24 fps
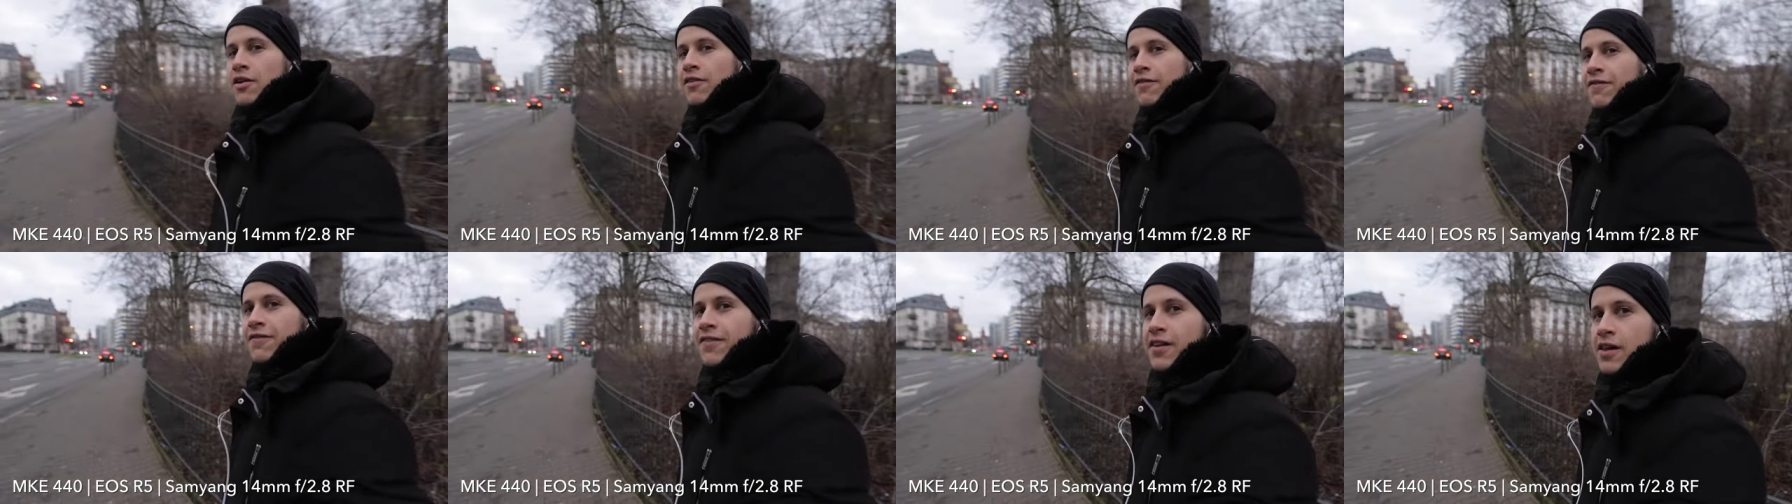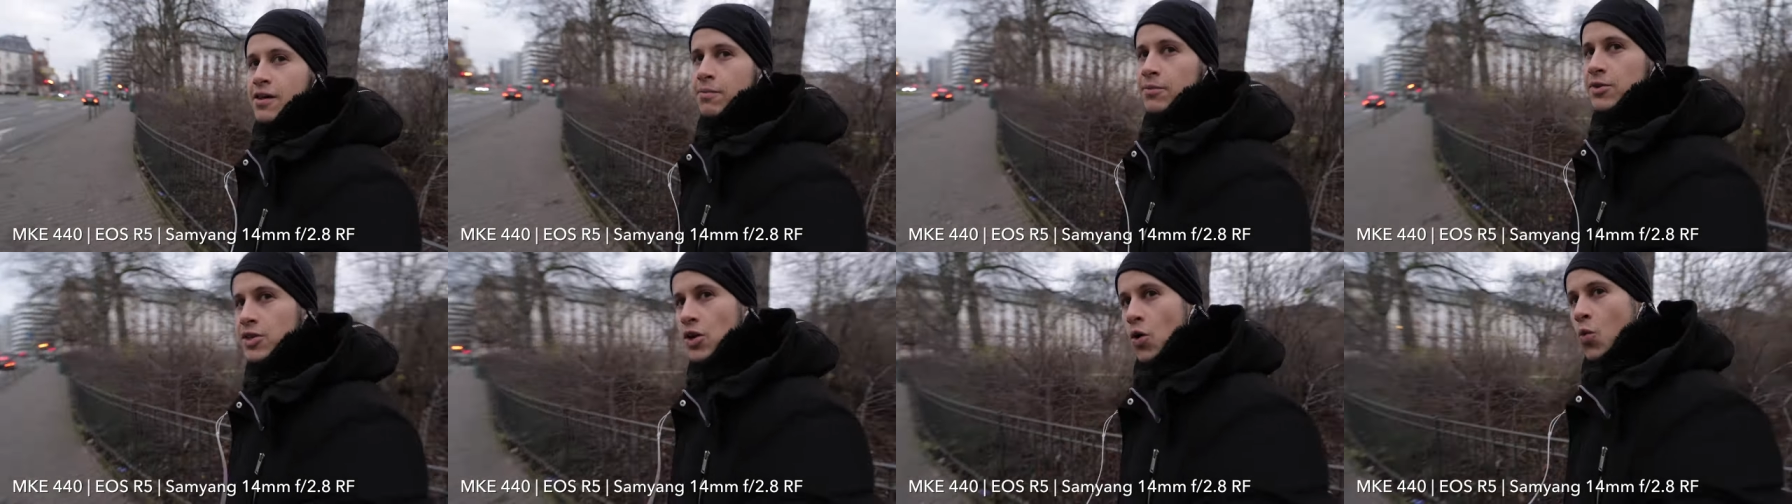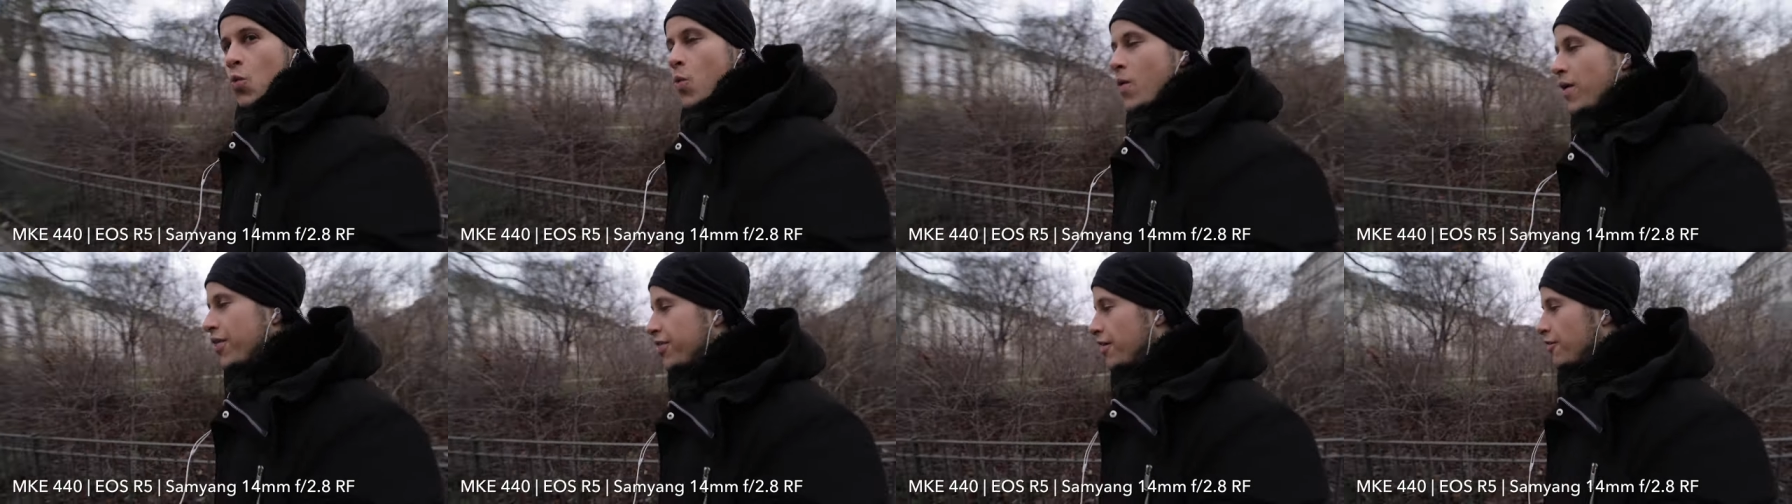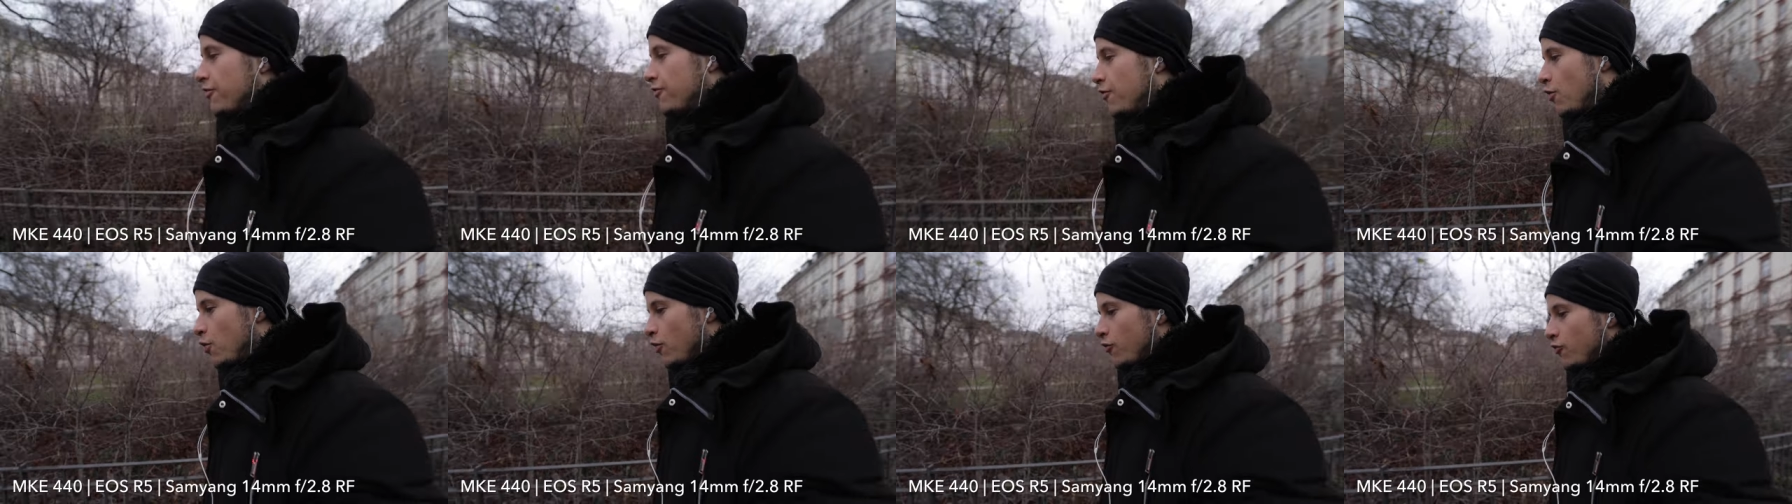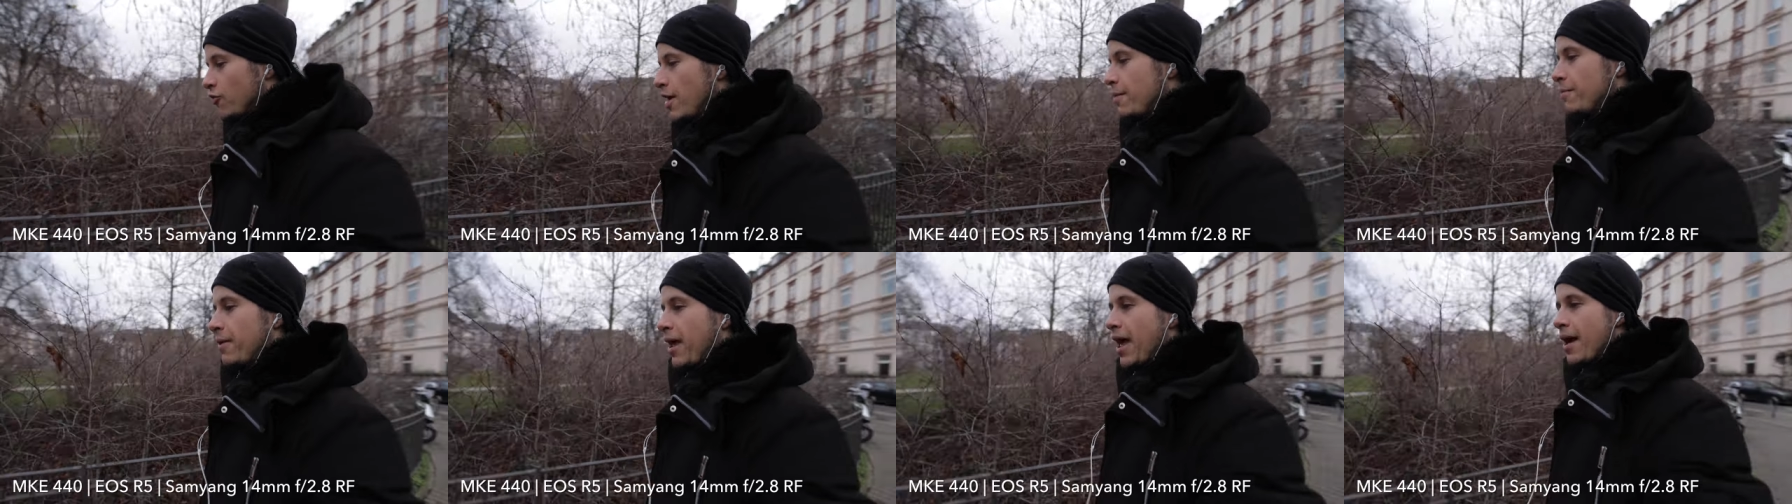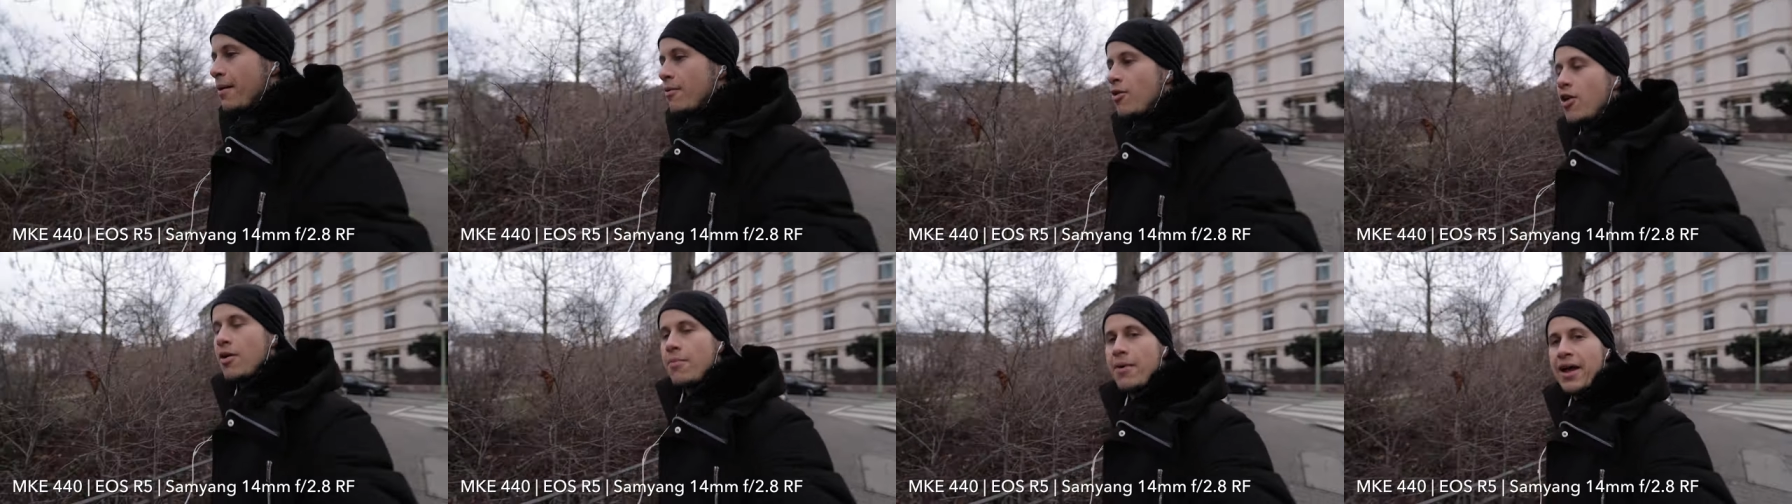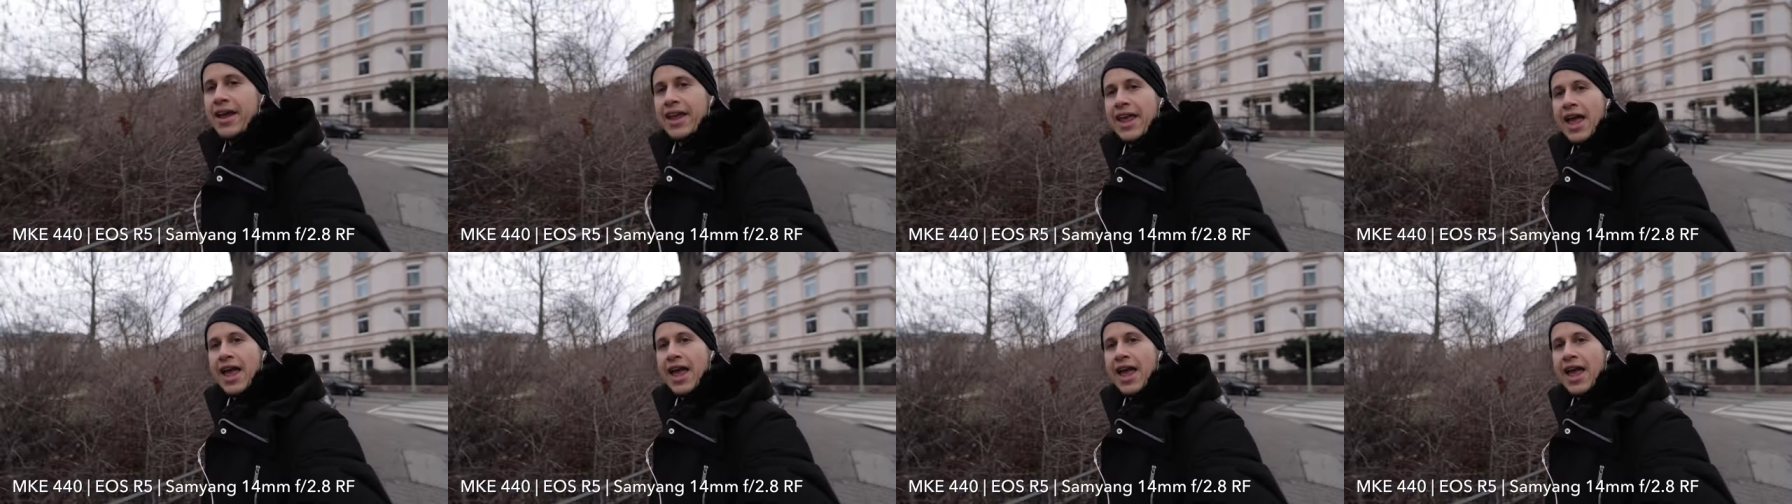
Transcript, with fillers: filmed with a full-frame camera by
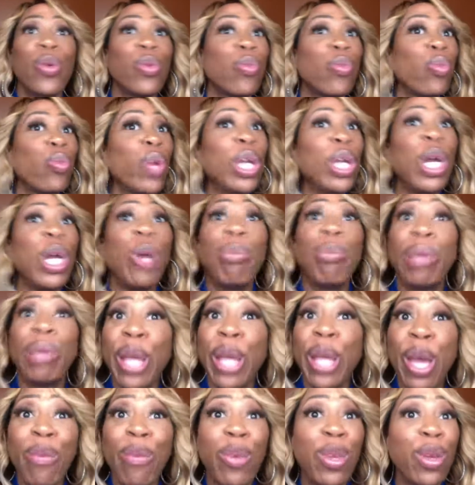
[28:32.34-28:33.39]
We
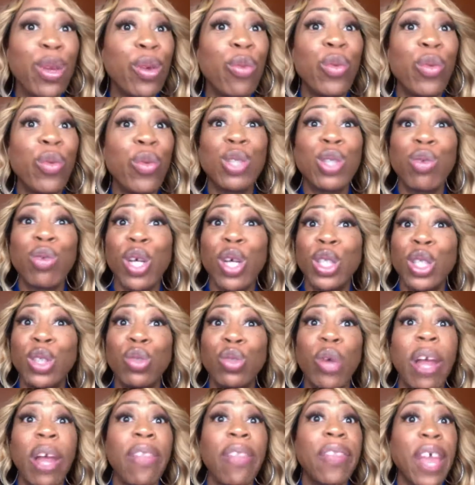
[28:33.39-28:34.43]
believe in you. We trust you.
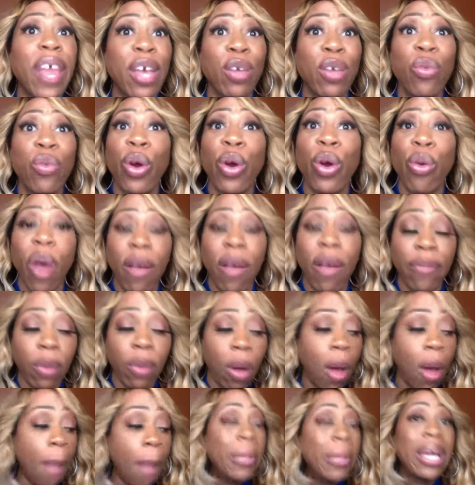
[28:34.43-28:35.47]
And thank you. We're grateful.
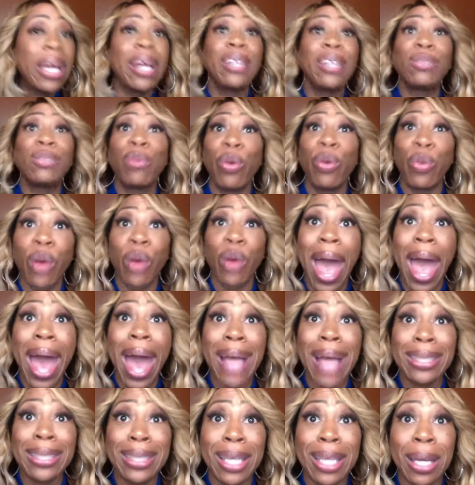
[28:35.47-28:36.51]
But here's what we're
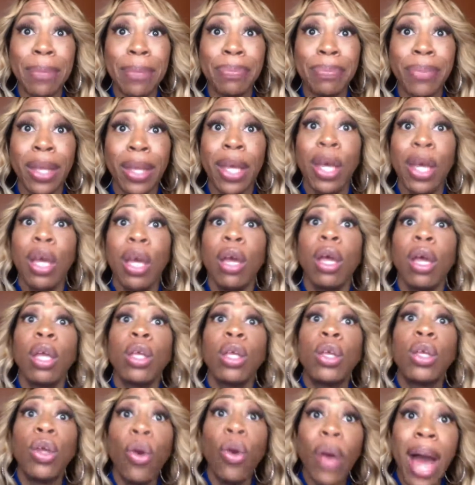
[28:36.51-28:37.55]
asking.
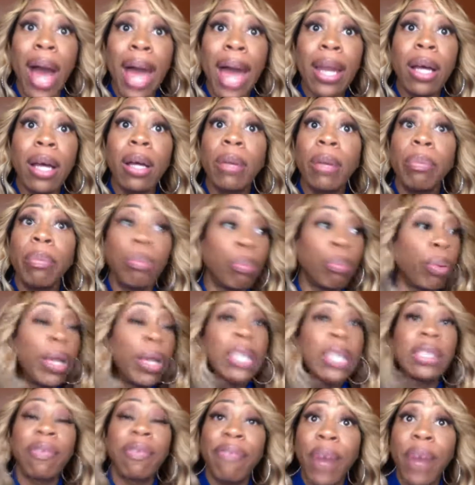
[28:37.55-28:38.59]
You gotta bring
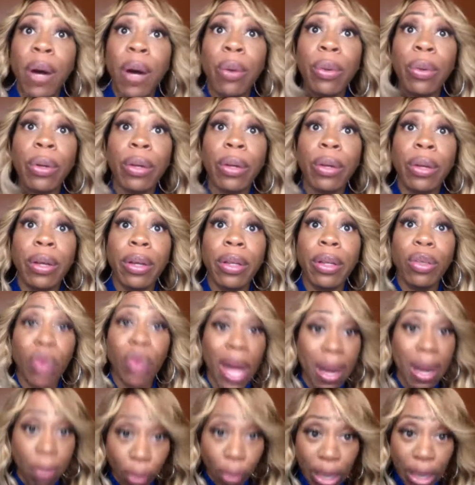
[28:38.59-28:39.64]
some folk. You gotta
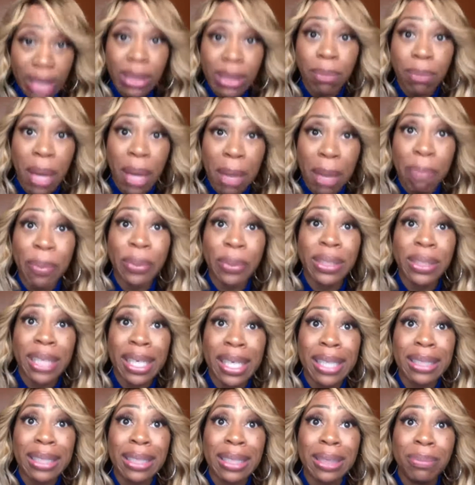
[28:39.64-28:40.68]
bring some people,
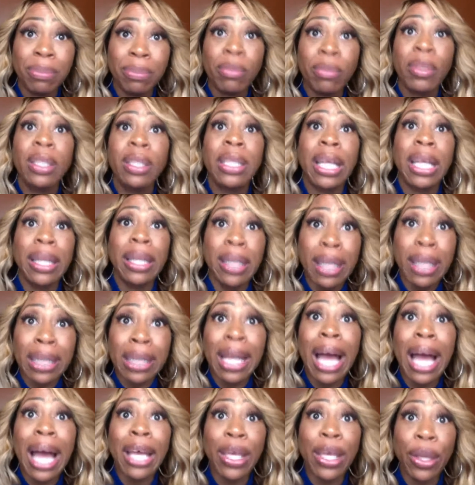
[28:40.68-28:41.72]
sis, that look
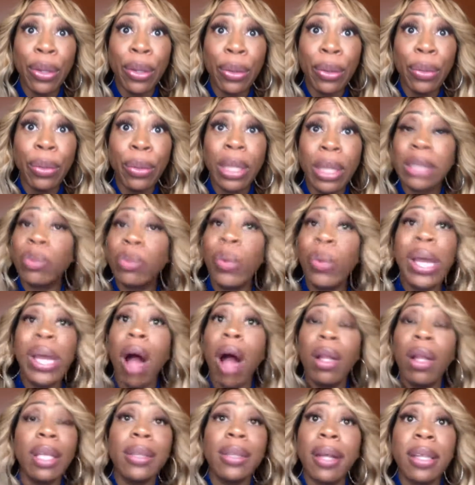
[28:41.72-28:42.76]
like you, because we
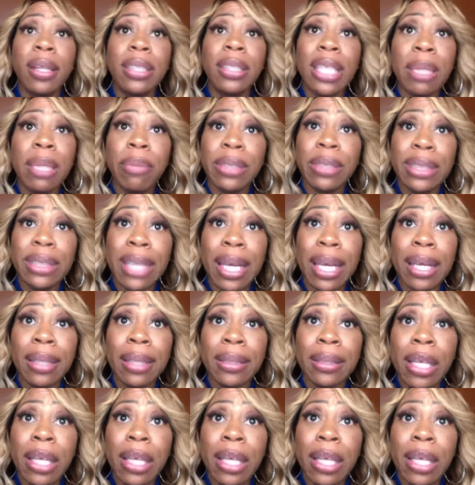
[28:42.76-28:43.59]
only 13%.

:::

Task statement
The copy has to start at the line that contains "[28:38.59-28:39.64]" and end at the last line of the material above, matching the original exactly and holding no pictures.

Response for this exercise
[28:38.59-28:39.64]
some folk. You gotta
[28:39.64-28:40.68]
bring some people,
[28:40.68-28:41.72]
sis, that look
[28:41.72-28:42.76]
like you, because we
[28:42.76-28:43.59]
only 13%.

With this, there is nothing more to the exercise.